Nothing but the lines below from the one containing "[0:00.90-0:01.80]" through the one containing "[0:21.60-0:22.50]" should appear in the answer, exact and without pictures.

* Input
--
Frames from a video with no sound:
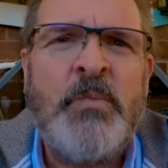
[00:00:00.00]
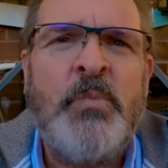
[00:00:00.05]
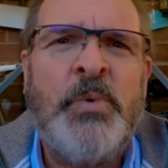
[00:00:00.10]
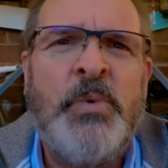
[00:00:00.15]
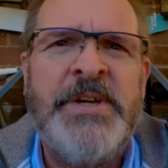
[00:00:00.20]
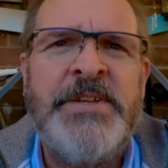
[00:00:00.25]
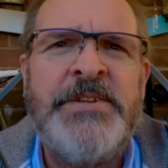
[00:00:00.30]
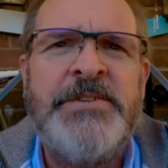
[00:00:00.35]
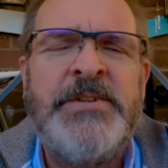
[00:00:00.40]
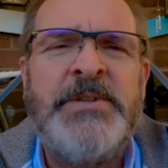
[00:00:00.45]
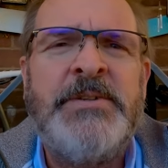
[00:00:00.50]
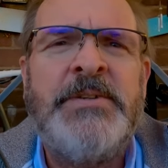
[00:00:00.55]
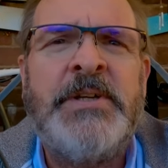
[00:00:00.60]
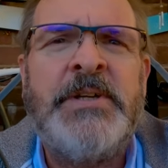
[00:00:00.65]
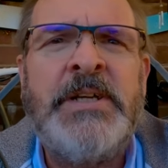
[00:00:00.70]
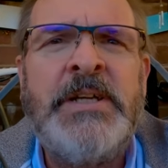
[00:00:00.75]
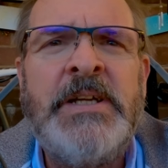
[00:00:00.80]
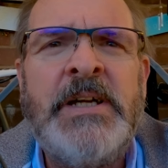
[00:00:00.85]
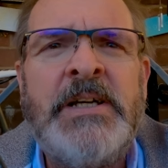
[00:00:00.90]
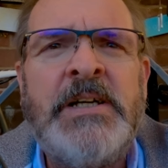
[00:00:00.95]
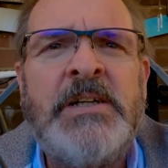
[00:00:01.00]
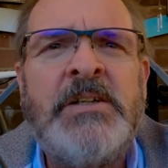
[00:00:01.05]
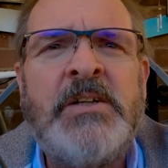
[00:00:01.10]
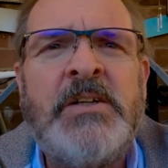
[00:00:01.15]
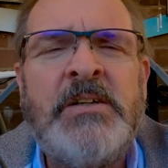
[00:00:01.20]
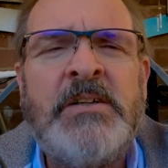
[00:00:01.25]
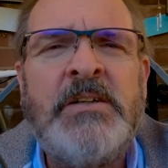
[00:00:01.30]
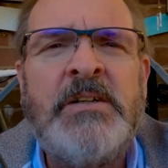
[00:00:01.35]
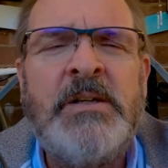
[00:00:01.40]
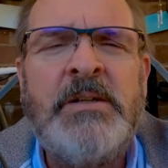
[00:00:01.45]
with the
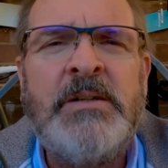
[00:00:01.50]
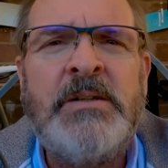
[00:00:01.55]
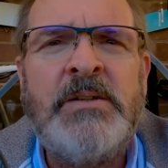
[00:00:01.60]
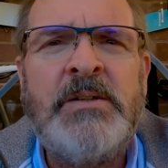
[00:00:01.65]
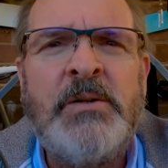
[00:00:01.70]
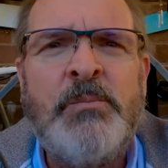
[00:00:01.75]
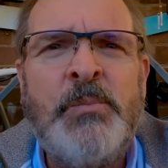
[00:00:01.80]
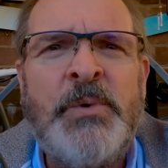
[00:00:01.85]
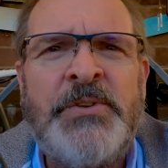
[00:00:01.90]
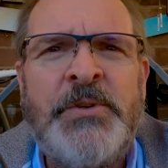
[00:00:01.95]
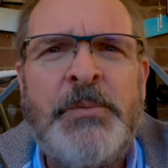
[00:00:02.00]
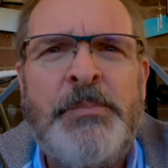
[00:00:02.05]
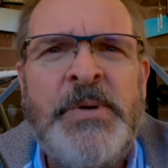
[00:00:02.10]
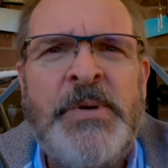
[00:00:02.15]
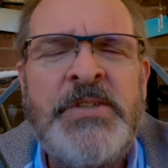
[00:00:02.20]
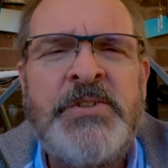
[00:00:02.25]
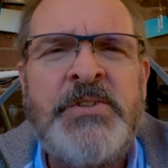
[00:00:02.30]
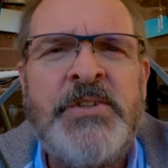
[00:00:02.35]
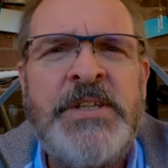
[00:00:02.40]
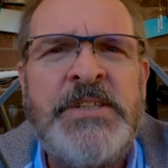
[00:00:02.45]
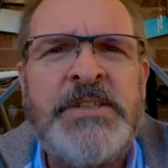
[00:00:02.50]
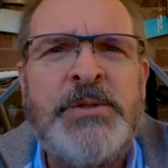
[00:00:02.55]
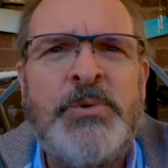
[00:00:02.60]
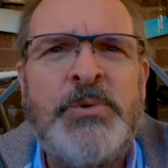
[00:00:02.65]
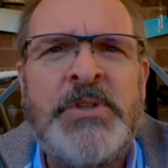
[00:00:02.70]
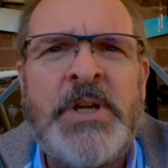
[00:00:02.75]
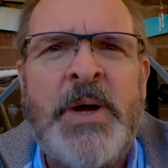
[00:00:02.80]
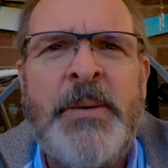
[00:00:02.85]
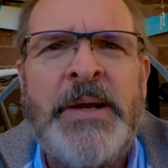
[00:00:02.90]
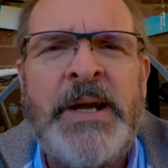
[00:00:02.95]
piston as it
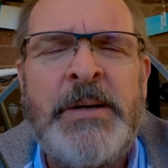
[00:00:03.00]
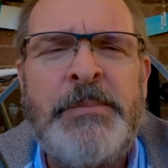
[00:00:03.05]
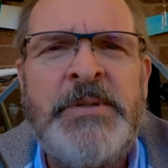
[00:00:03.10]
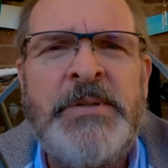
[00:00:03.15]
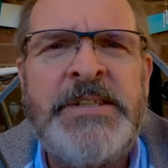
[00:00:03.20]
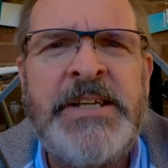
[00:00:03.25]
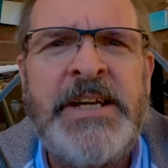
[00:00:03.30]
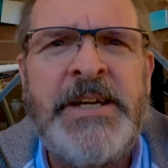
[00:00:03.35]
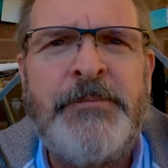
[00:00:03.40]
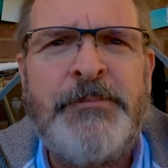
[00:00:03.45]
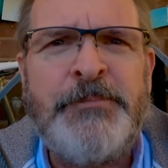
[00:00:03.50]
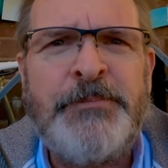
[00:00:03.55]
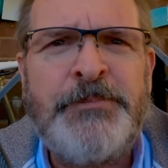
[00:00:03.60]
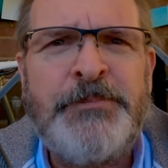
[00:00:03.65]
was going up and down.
--
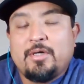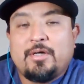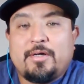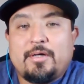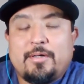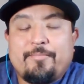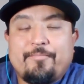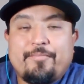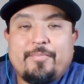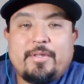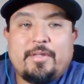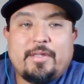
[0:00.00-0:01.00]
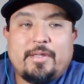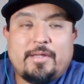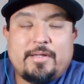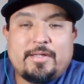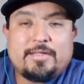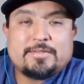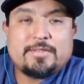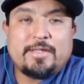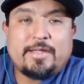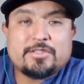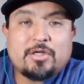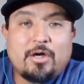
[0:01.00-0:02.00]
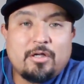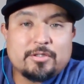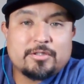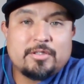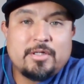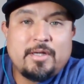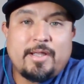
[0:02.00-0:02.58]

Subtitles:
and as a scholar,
--
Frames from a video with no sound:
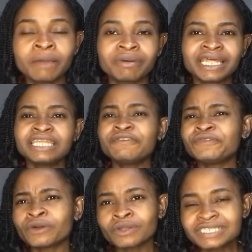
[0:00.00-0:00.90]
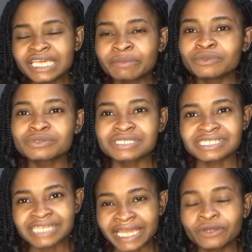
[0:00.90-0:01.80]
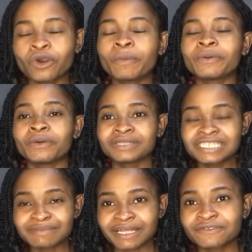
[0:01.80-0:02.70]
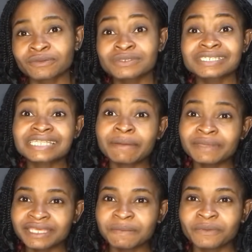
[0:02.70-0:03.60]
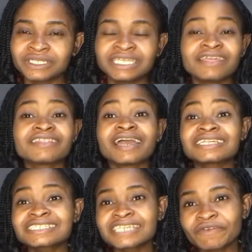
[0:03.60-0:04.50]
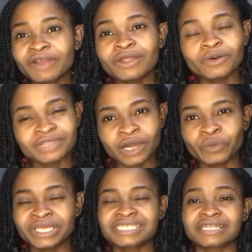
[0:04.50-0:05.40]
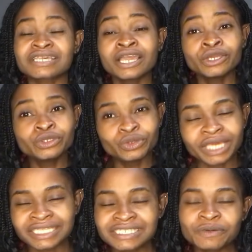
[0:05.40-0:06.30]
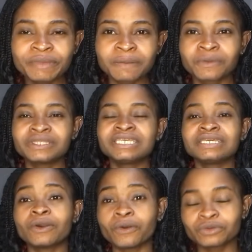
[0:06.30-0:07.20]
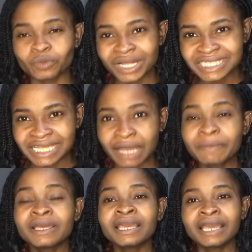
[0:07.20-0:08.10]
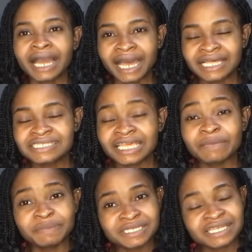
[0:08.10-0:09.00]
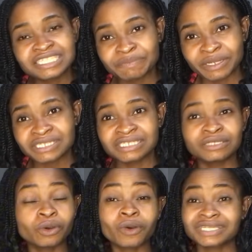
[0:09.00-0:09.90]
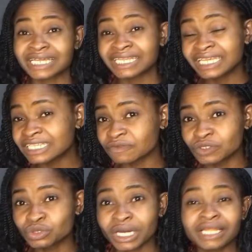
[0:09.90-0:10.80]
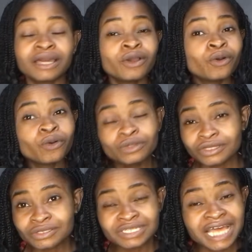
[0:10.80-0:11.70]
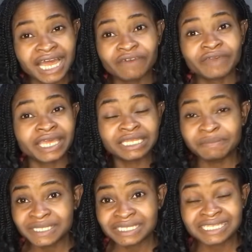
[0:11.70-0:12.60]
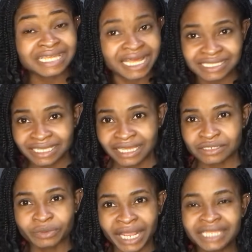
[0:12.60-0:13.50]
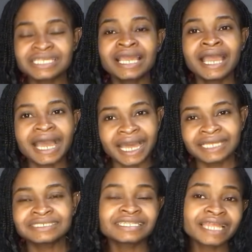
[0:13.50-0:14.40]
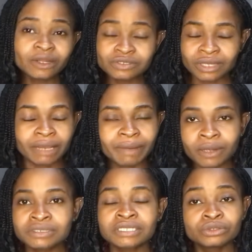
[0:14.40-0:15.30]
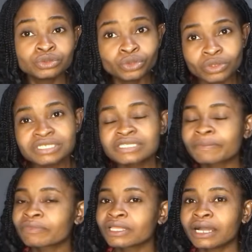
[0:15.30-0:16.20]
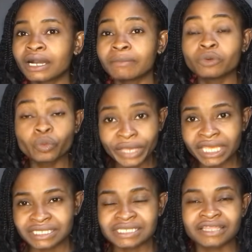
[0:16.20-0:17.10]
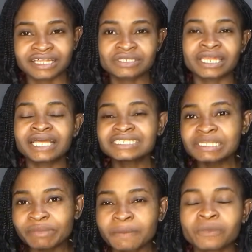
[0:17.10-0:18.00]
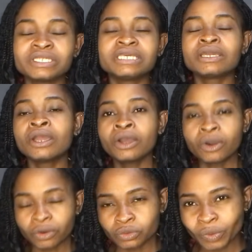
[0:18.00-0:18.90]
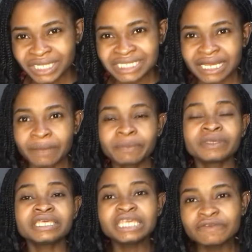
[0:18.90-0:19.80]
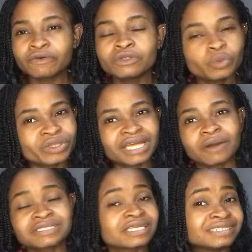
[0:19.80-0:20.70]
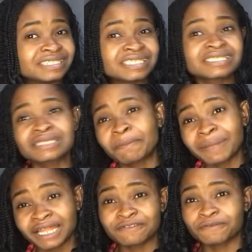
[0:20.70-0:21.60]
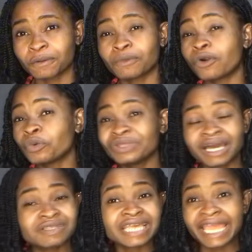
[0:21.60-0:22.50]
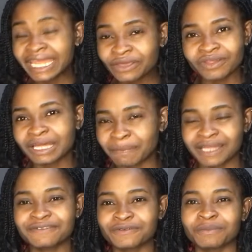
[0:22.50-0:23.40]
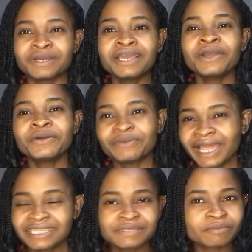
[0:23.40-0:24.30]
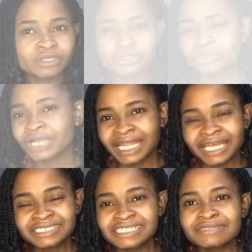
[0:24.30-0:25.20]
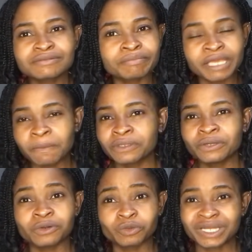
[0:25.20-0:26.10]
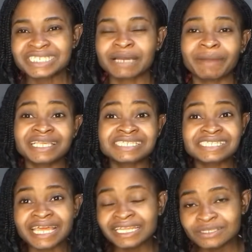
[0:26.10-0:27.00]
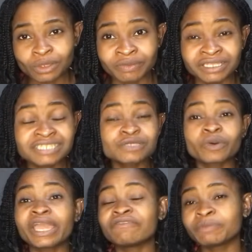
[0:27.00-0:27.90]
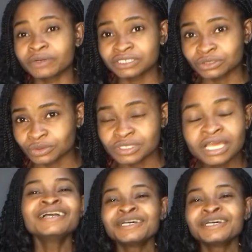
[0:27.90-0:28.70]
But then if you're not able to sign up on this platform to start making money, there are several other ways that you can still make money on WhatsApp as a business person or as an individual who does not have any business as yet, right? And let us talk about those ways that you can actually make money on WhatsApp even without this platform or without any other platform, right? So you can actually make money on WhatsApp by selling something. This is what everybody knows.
--
* Worked solution
[0:00.90-0:01.80]
[0:01.80-0:02.70]
[0:02.70-0:03.60]
[0:03.60-0:04.50]
[0:04.50-0:05.40]
[0:05.40-0:06.30]
[0:06.30-0:07.20]
[0:07.20-0:08.10]
[0:08.10-0:09.00]
[0:09.00-0:09.90]
[0:09.90-0:10.80]
[0:10.80-0:11.70]
[0:11.70-0:12.60]
[0:12.60-0:13.50]
[0:13.50-0:14.40]
[0:14.40-0:15.30]
[0:15.30-0:16.20]
[0:16.20-0:17.10]
[0:17.10-0:18.00]
[0:18.00-0:18.90]
[0:18.90-0:19.80]
[0:19.80-0:20.70]
[0:20.70-0:21.60]
[0:21.60-0:22.50]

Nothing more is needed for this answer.